At the other end of the spectrum, the court cited Mark v. Moser, 746 N.E.2d 410 (Ind. Ct. App. 2001), as an example of where the inherent danger in a sport, absent a reckless action, can deflate a claim. In that case, a cyclist in a triathlon cut off another participant, causing severe injury to the participant. That court held that “a participant does not owe a duty to fellow participants to refrain from conduct which is inherent and foreseeable in the play of the game even though such conduct may be negligent and may result in injury absent evidence that the other participant either intentionally caused injury or engaged in conduct so reckless as to be totally outside the range of ordinary activity involved in the sport.”
It further identified the “primary assumption of risk” as a situation in which an individual, “by voluntarily engaging in an activity, consents to those risks that are inherent in and arise by virtue of the nature of the activity itself.

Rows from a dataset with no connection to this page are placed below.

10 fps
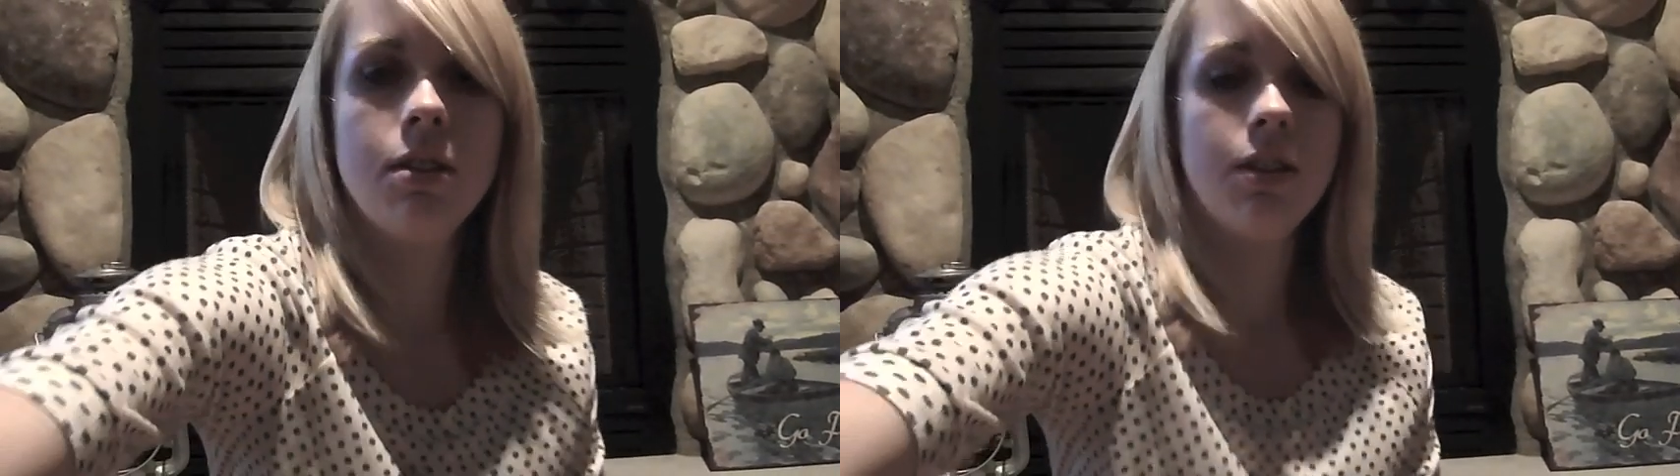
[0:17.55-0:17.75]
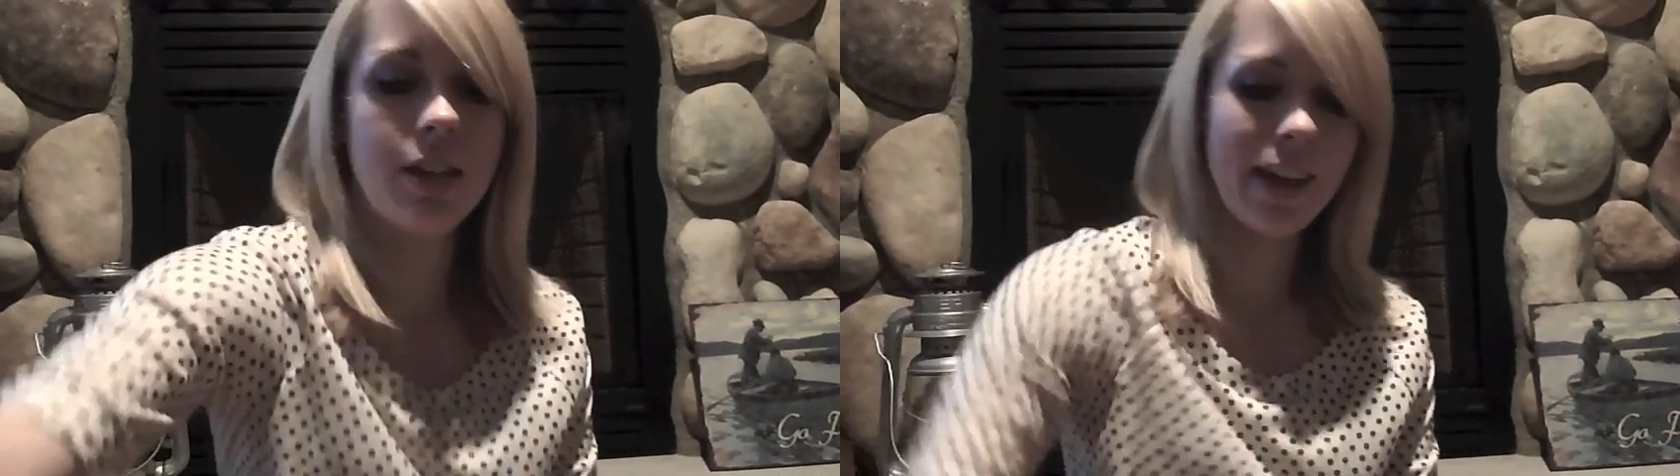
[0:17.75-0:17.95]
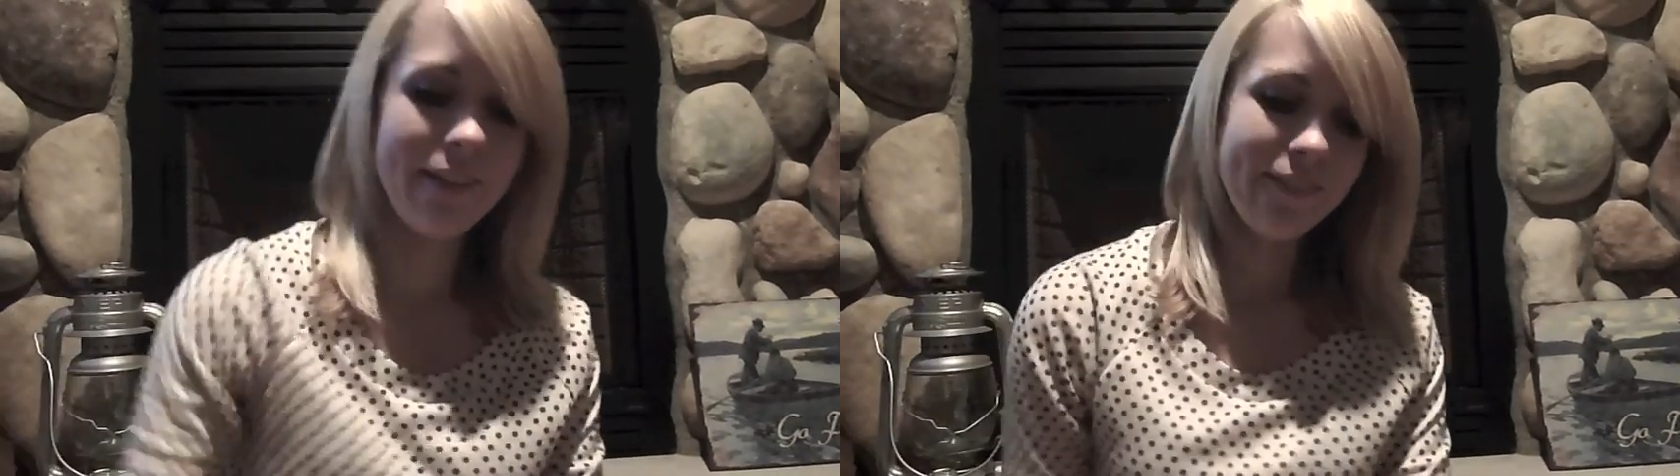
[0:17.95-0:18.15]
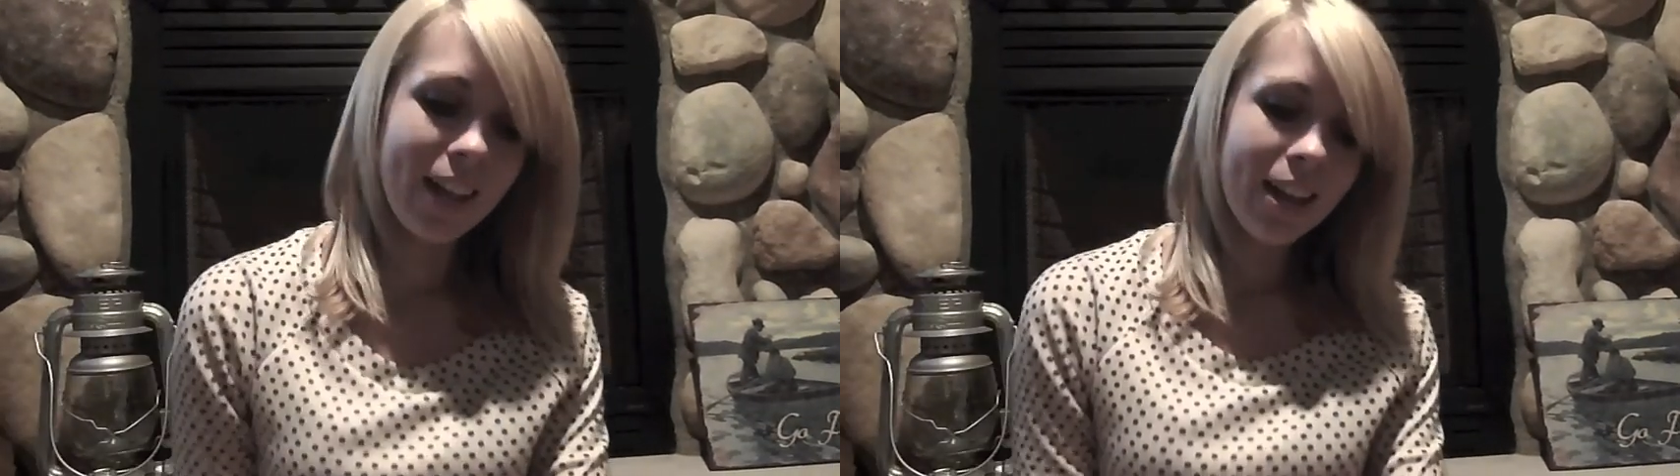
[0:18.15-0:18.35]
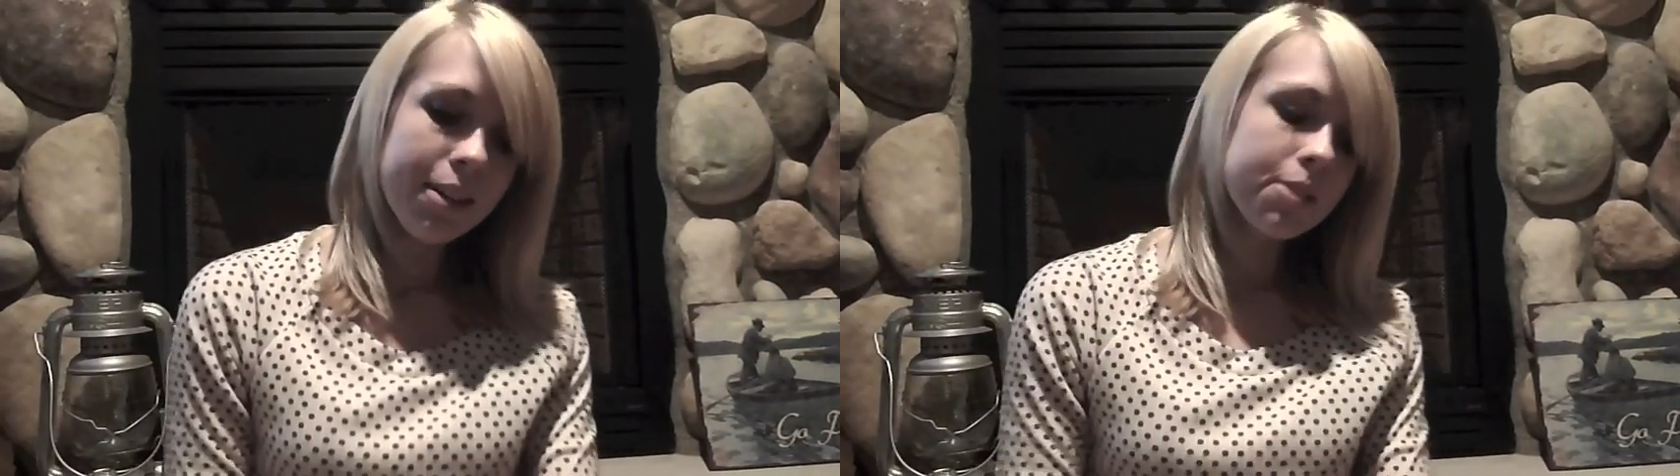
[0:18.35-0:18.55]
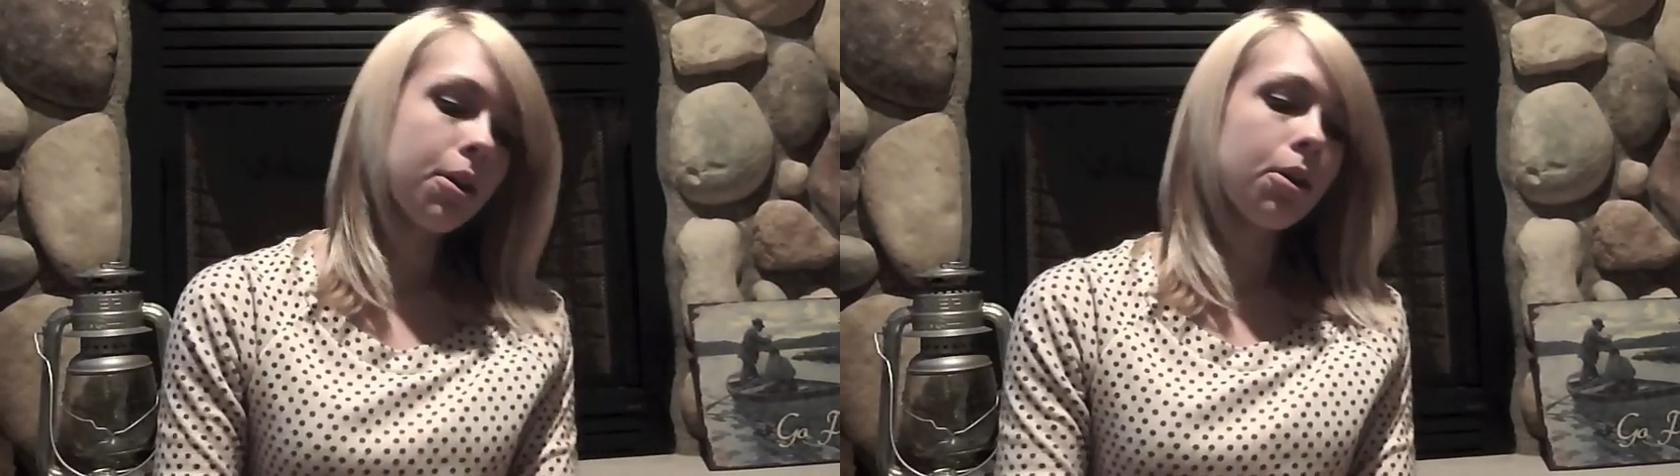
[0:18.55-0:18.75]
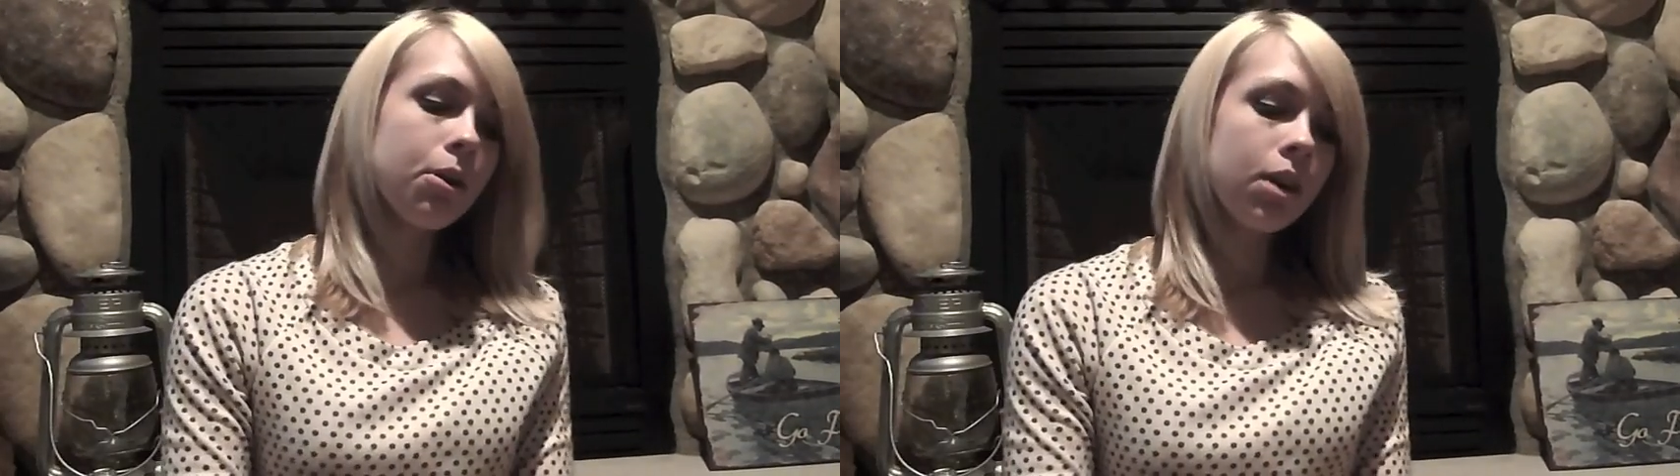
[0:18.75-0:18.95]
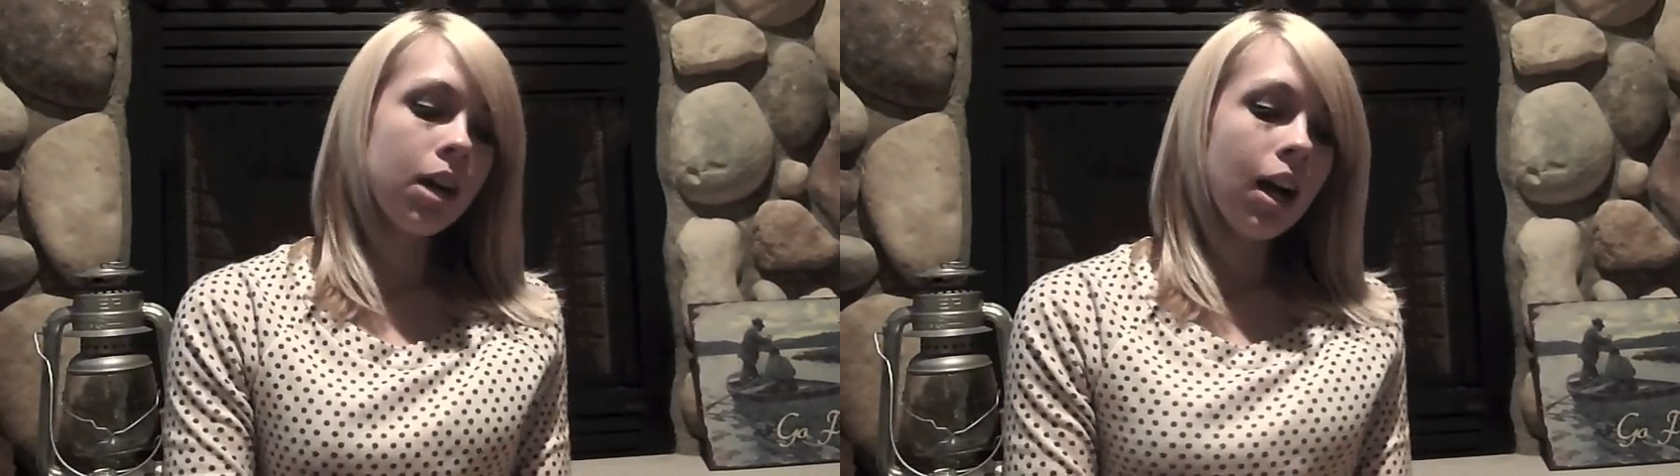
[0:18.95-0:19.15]
Okay.
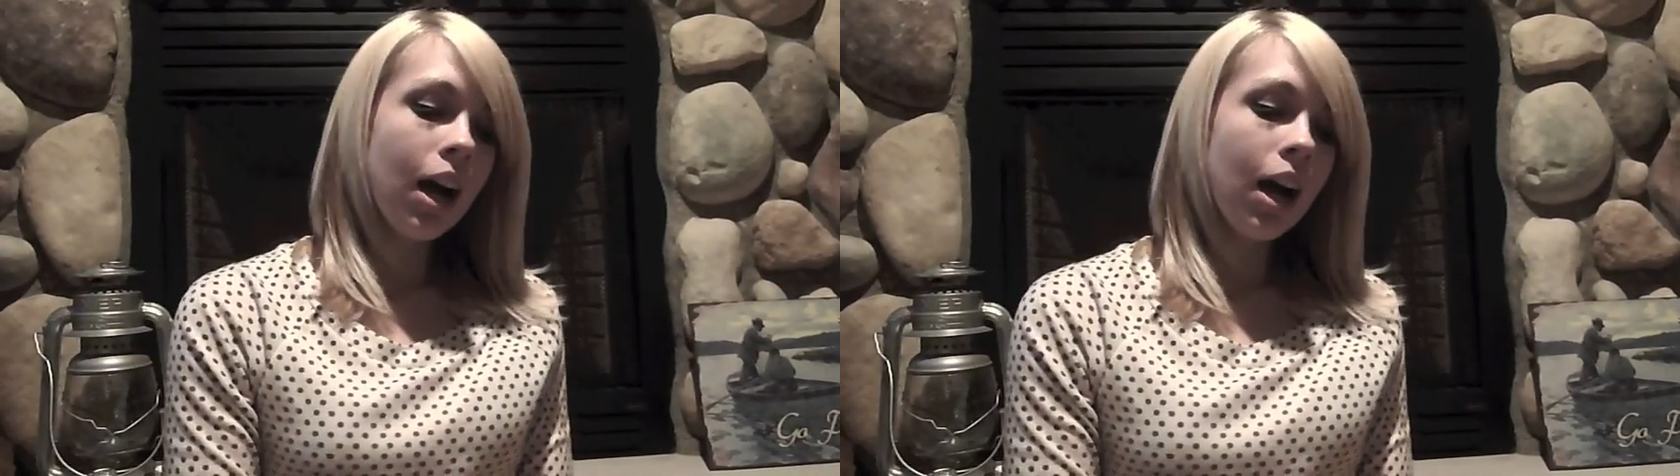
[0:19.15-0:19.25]
So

In such cases, the participant is owed no duty with regard to such inherent and ordinary risks.” Gyuriak v. Millice, 775 N.E.2d 391 (Ind. Ct. App. 2001).
In looking specifically at whether participants in such a case should be held liable, the present court wrote that “those participating in the event or practice should be precluded from recovering for injuries received resulting from dangers or conduct inherent in the game unless they prove that the conduct was reckless or the injury was intentional. This falls in line with the reasoning behind Mark and Gyuriak where co-participants were injured. Such a danger is inherent in the game and the participant should not be able to recover from the player, team, or stadium without proving recklessness or that the injury was somehow intentional.”
Applying this to the instant case, the court wrote that “without evidence that Frieje acted intentionally, maliciously, or recklessly, we hold that the trial court correctly granted Frieje’s Motion for Summary Judgment.”
Turning to the appeal of the summary judgment motion on behalf of the coaches and university, the court wrote that the plaintiff had not proven that the coaches “intended to injure him or that the behavior was malicious. So, the question becomes whether the practice involved reckless behavior.
“Geiersbach contends that the coaches were reckless because the chosen practice drill could potentially put two balls into play. However, this seems to contradict Geiersbach’s admission that the injury was accidental. Although two balls were being used, this was a drill which the team had used before and which was not uncommon in baseball practices. Being hit by a ball during a practice (or during a game) is an inherent danger in baseball and we do not believe that Geiersbach has proven that the coaches acted recklessly.”
Turning to the university, the court noted that the plaintiff does not make a direct claim against Tri-State. “Rather, he claims only that Dave and Josh were acting as agents of Tri-State and that the university is vicariously liable for their actions.” Thus, a decision favoring the coaches also favors the university. The appeals court affirmed the respective motions for summary judgment brought by the coaches for summary judgment. William M. Geiersbach, Jr. V. Robert Frieje et al., No. 76A03-0309-CV-371
Ct. App. Ind. 3rd Dist., 4/28/04
Attorneys of Record: (for appellant) John D. Boren of Boren, Oliver & Coffey, Martinsville, Indiana; (for appellee) Donna H. Fisher of Smith, Fisher, Maas & Howard Indianapolis, Indiana.